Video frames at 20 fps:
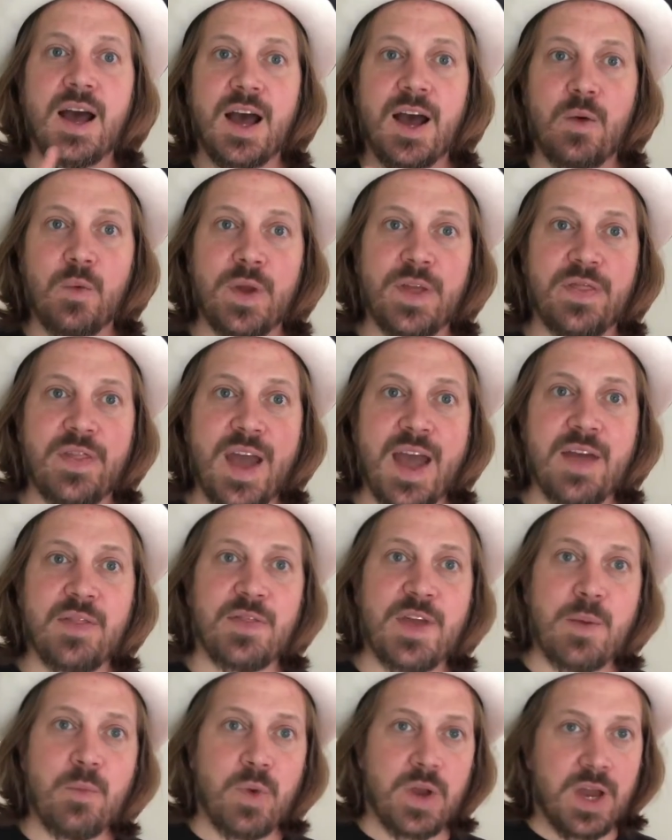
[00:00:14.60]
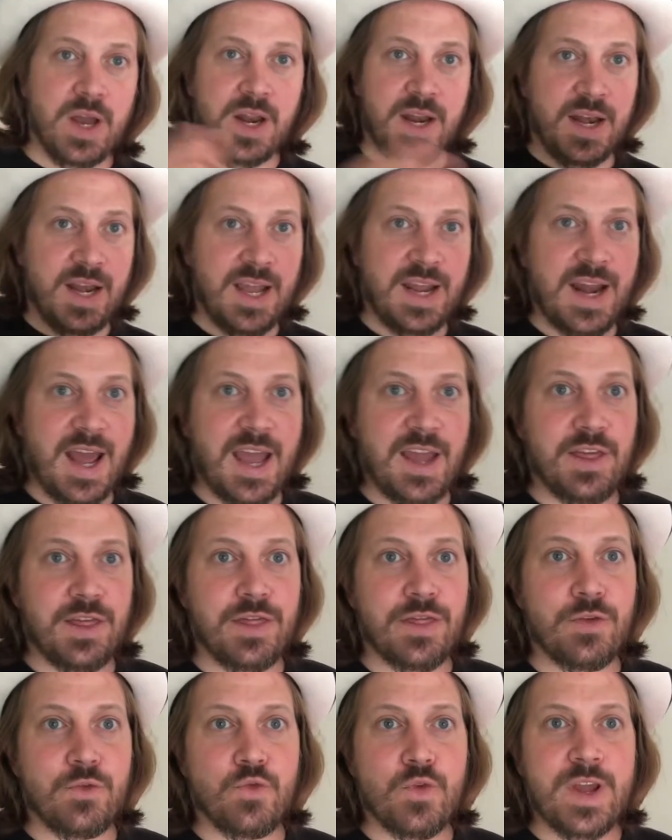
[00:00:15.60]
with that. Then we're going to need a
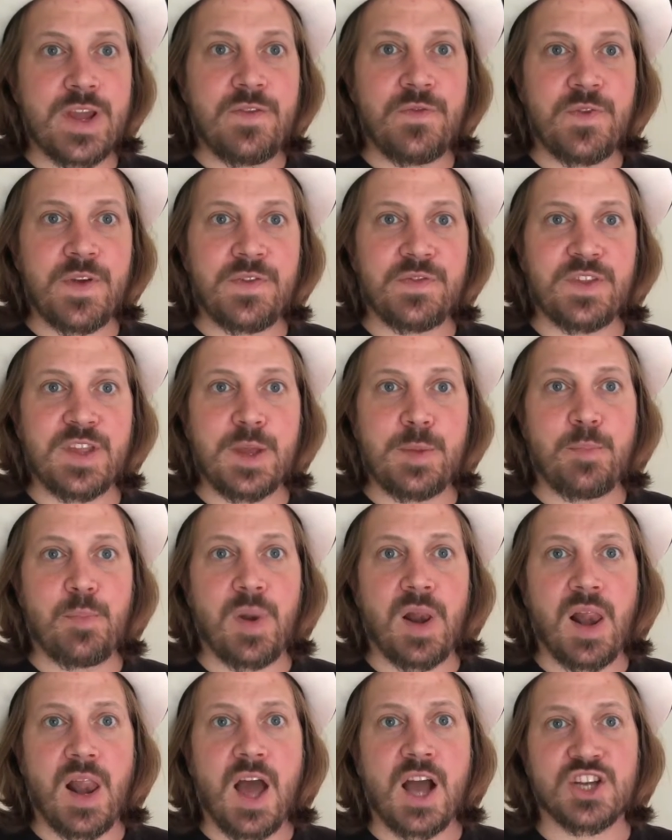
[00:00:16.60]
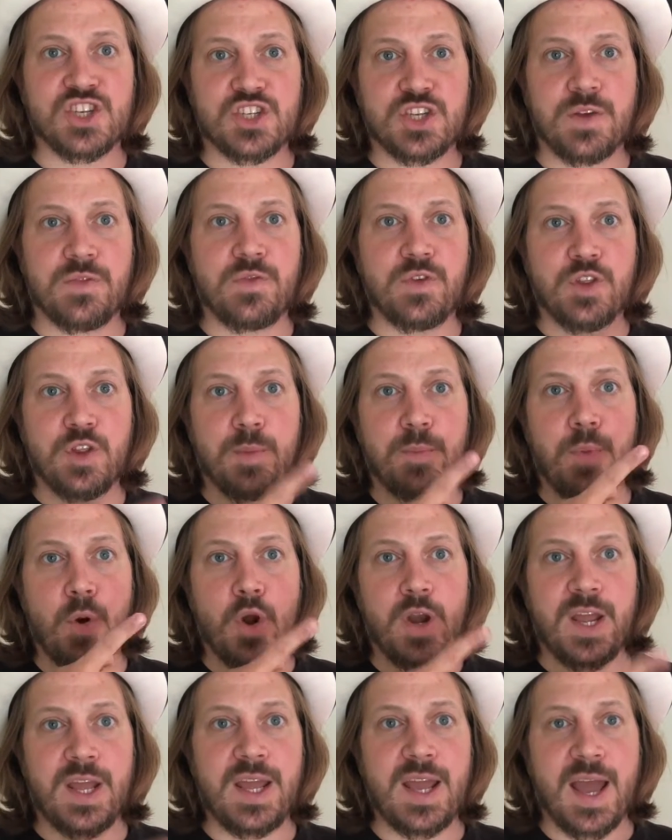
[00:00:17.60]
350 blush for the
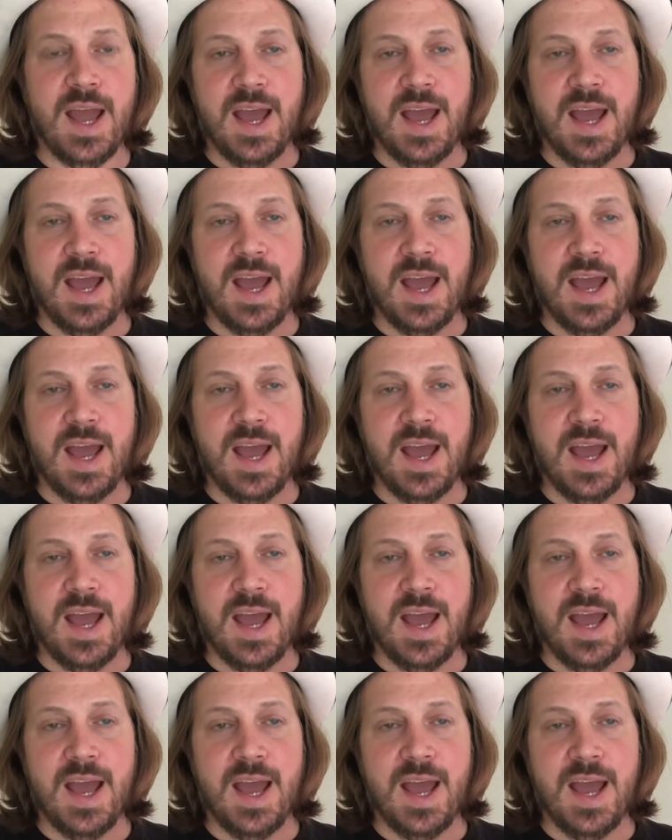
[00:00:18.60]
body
----
§ **TASK**:
Pictures in the records above are left out; print everything else exactly as written.

§ **TASK RESPONSE**:
Video frames at 20 fps:
[00:00:14.60]
[00:00:15.60]
with that. Then we're going to need a
[00:00:16.60]
[00:00:17.60]
350 blush for the
[00:00:18.60]
body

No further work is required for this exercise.